=== RECORDS SUPPLIED ===

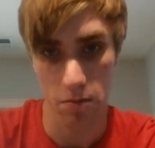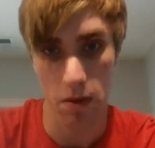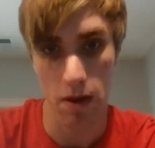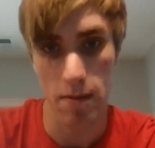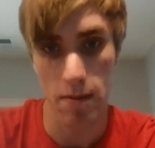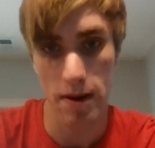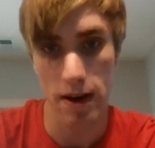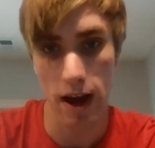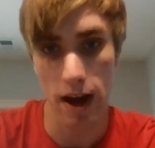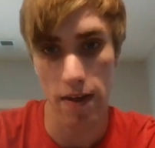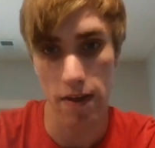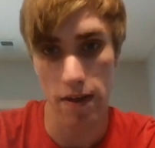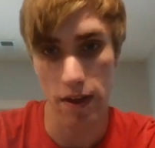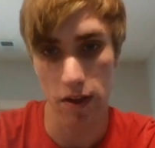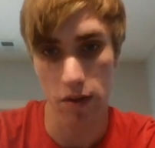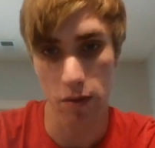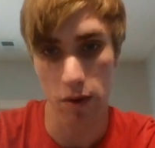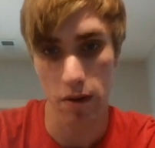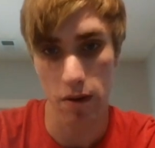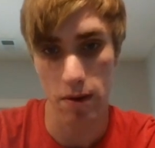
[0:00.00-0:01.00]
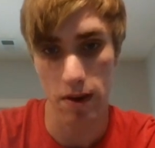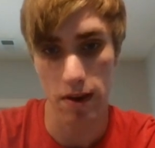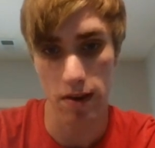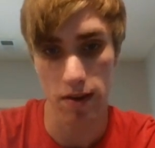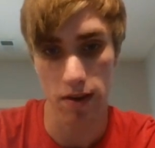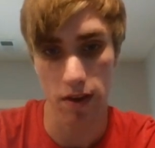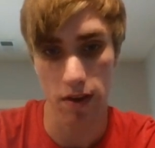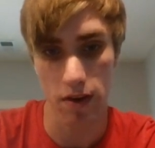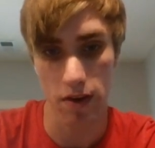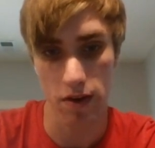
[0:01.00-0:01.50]
Maybe not in this way,
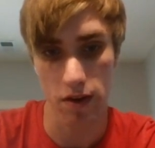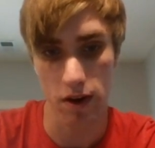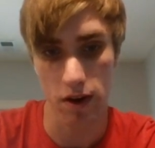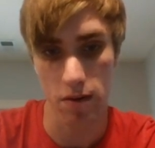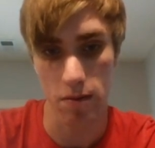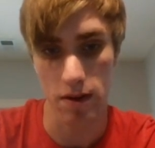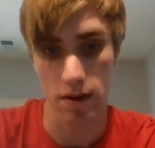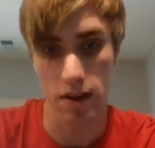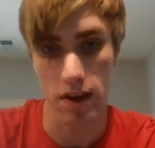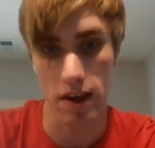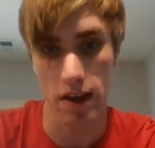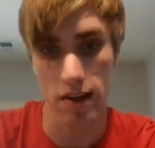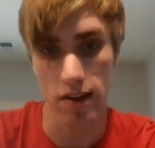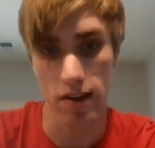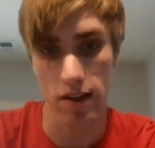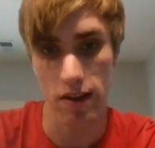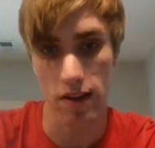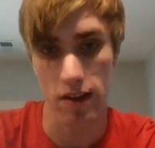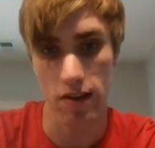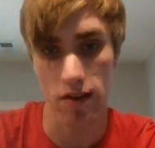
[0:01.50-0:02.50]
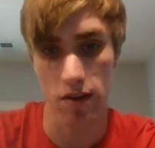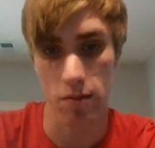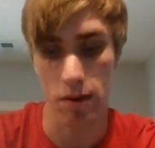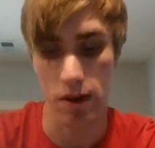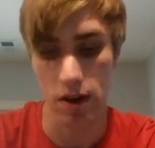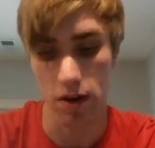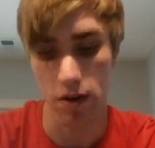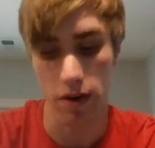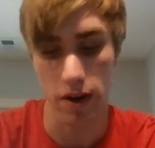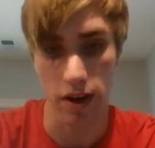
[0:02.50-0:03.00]
because then there's going to be this, and this could
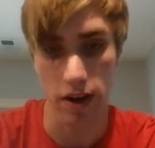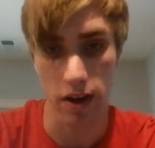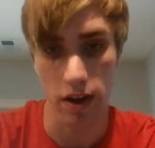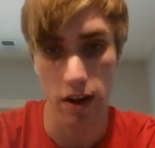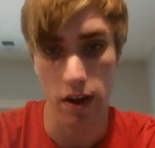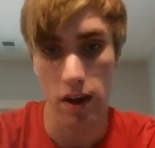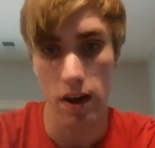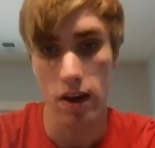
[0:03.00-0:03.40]
be annoying.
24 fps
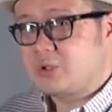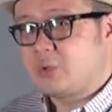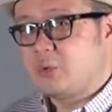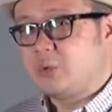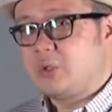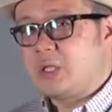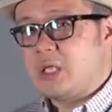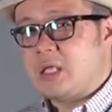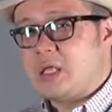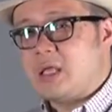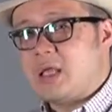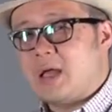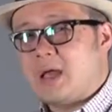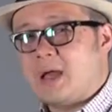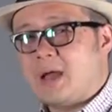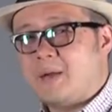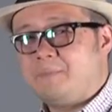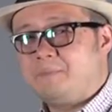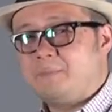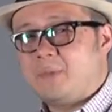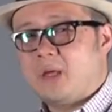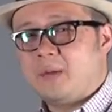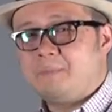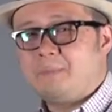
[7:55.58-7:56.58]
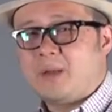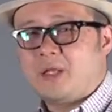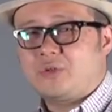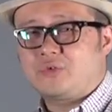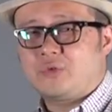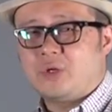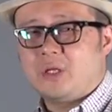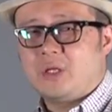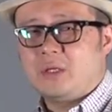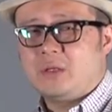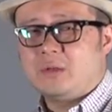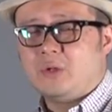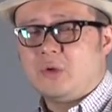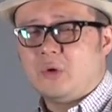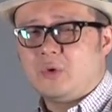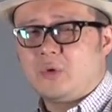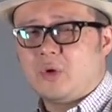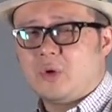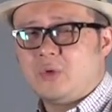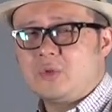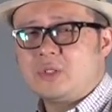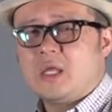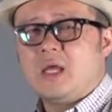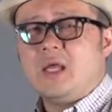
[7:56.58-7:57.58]
to the um, uh, battery
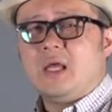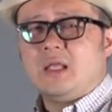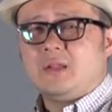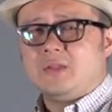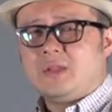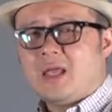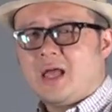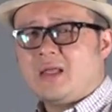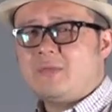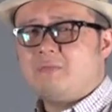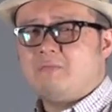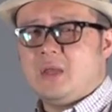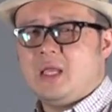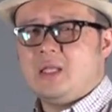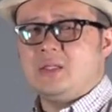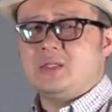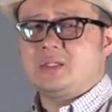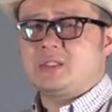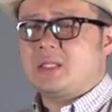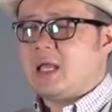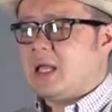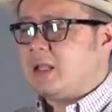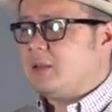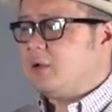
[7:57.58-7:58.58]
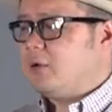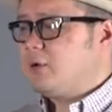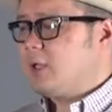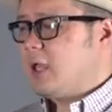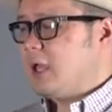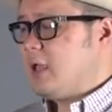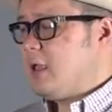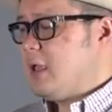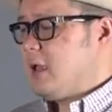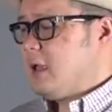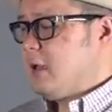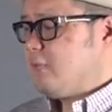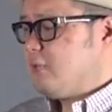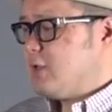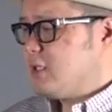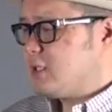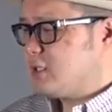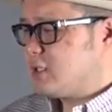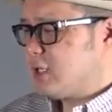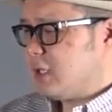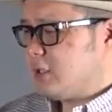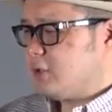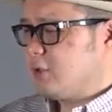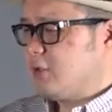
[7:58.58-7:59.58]
logos, that means that, okay, the
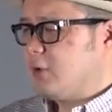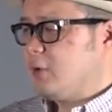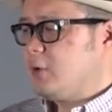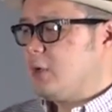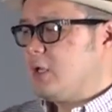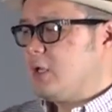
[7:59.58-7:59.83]
signal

===

▶ [PROBLEM TO SOLVE] Please output the data above exactly as given, omitting every picture.

▶ [EXERCISE RESPONSE]
[0:00.00-0:01.00]
[0:01.00-0:01.50]
Maybe not in this way,
[0:01.50-0:02.50]
[0:02.50-0:03.00]
because then there's going to be this, and this could
[0:03.00-0:03.40]
be annoying.
24 fps
[7:55.58-7:56.58]
[7:56.58-7:57.58]
to the um, uh, battery
[7:57.58-7:58.58]
[7:58.58-7:59.58]
logos, that means that, okay, the
[7:59.58-7:59.83]
signal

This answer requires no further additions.